「君の名前は?」

「興大……」

「興大くんか、お兄ちゃんお出かけしてる間、よく頑張ったね」

 今日来て良かったか。炊飯器はすごい熱を持っていたし、二人は怪我をするところだった。人の家に、勝手に上がり込んでしまった形だけど……。流しに目を向けると、ご飯はまっ黒焦げになっていて、食べられそうもない。
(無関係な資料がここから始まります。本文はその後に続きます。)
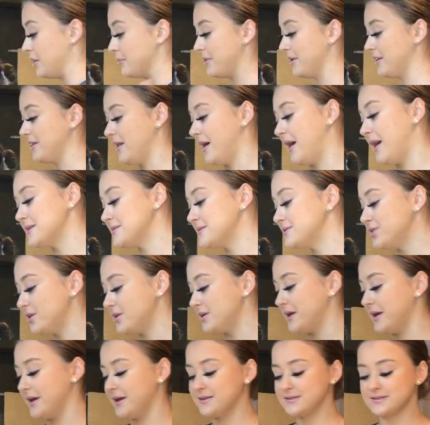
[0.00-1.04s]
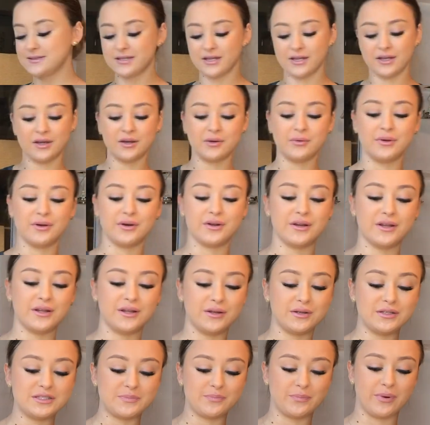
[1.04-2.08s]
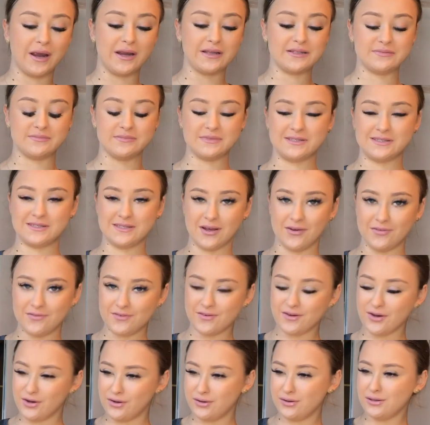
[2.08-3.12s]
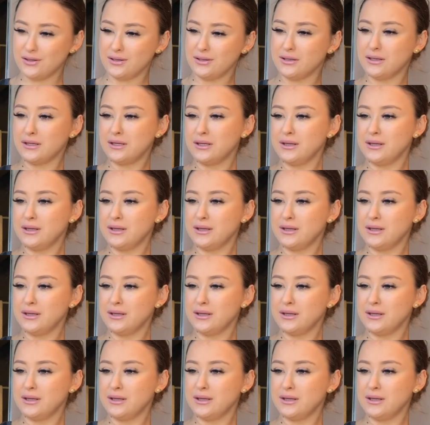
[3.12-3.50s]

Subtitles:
But last but not least, we're gonna spray some stuff on.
 真木くんとここで待ってもらって、コンビニで食べ物を買ってこようかと思うものの、ここに来るまでの間に見つけたお店は、駅に併設されている売店だけだった。

「お腹すいた……」

 人のおうちで勝手に料理するのも良くないけれど、ののかちゃんも興大くんも明らかにお腹をすかせ、お腹をさすっていたり、視線がぎこちない。「何を作ろうとしてたの?」と問いかけると「カレー」と短く答えた。

「そのカレーさ、お姉ちゃん手伝っちゃ駄目かな?」

「え……? い、いいの?」

「もちろんだよ。一緒につくろう! すぐ出来るからね!」

 安心してもらえるように言うと、彼らはやったあ! と顔を綻ばせた。

「真木くん、お願いがあるんだけど、ののかちゃんのこと見ててもらっていい?」

「いいよ……」

 真木くんは、のんびりした様子でののかちゃんの前にしゃがんだ。「よろしく……」とぼんやりした様子で声をかけている。ひとまず、ご飯はもうだめだから、二人分のカレーリゾットを作ろう。バイトをして学校に来ていないみたいだから、今日沖田くんに会えなかったらそれを報告しよう。

 私は腕まくりをしながら、興大くんと一緒に台所へ向かったのだった。